*Aim of the exercise*.
Exact copy, no pictures: output each line below as it stands.

(Extracted material begins)

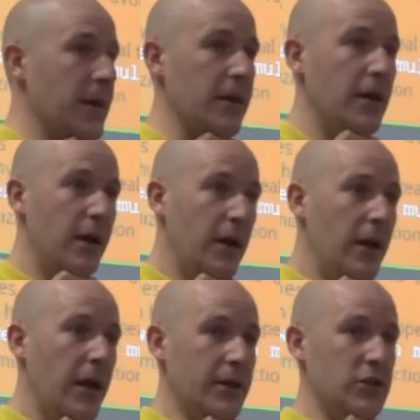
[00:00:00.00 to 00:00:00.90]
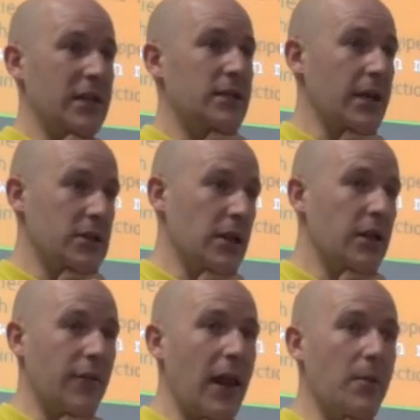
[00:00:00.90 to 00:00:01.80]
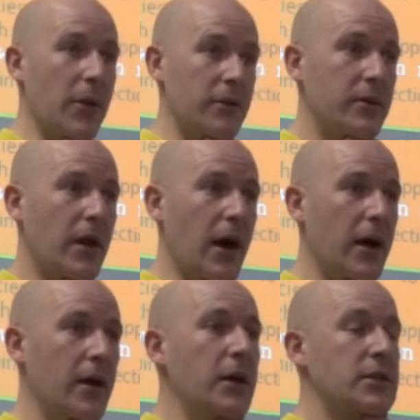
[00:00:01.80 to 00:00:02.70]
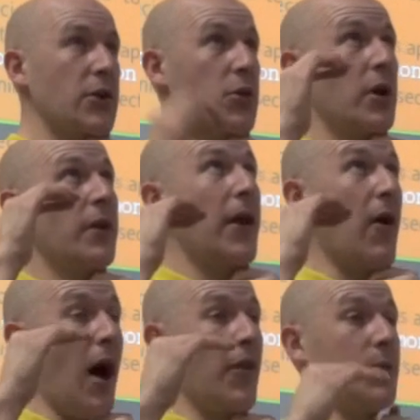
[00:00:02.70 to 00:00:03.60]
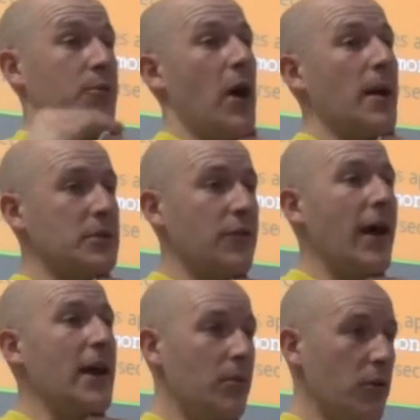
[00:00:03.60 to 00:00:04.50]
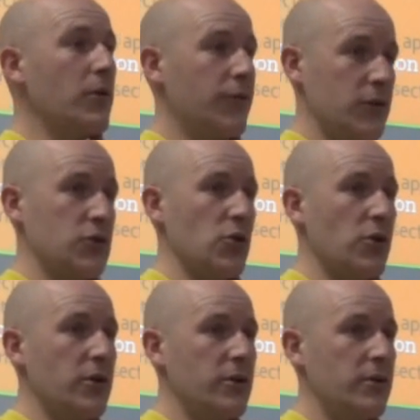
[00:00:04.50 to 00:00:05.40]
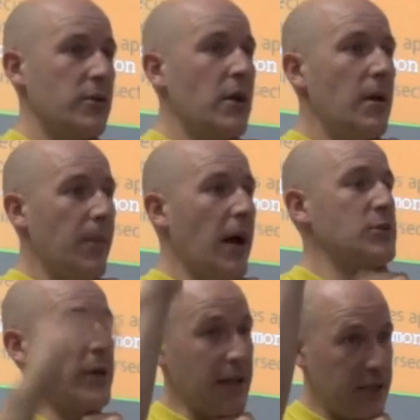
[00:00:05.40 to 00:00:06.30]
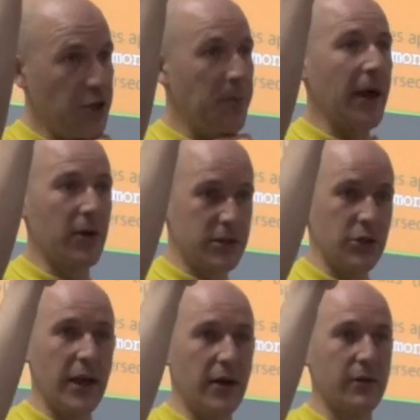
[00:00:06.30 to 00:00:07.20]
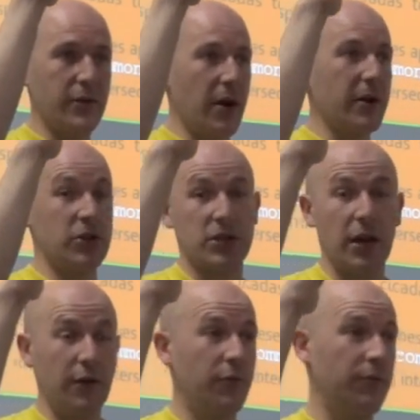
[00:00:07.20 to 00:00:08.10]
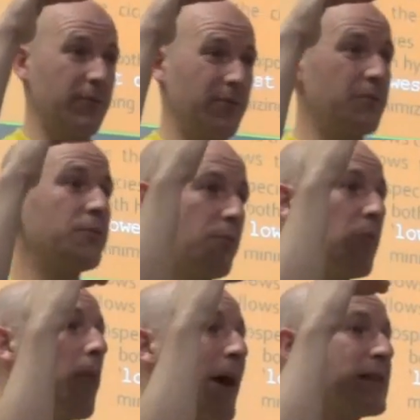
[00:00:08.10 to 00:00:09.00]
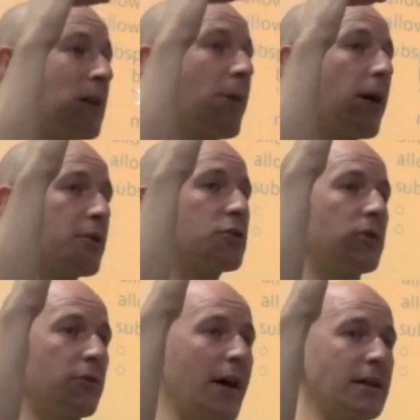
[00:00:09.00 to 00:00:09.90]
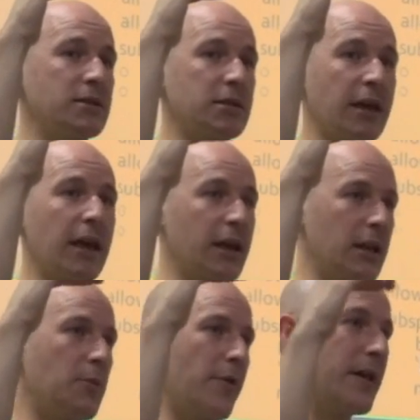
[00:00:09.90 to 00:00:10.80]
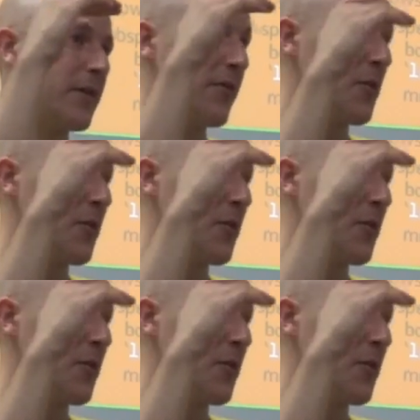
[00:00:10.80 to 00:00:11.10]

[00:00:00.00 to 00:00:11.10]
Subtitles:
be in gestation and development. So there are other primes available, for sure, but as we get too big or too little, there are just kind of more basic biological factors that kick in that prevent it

(Extracted material ends)

*Solved exercise*.
[00:00:00.00 to 00:00:00.90]
[00:00:00.90 to 00:00:01.80]
[00:00:01.80 to 00:00:02.70]
[00:00:02.70 to 00:00:03.60]
[00:00:03.60 to 00:00:04.50]
[00:00:04.50 to 00:00:05.40]
[00:00:05.40 to 00:00:06.30]
[00:00:06.30 to 00:00:07.20]
[00:00:07.20 to 00:00:08.10]
[00:00:08.10 to 00:00:09.00]
[00:00:09.00 to 00:00:09.90]
[00:00:09.90 to 00:00:10.80]
[00:00:10.80 to 00:00:11.10]

[00:00:00.00 to 00:00:11.10]
Subtitles:
be in gestation and development. So there are other primes available, for sure, but as we get too big or too little, there are just kind of more basic biological factors that kick in that prevent it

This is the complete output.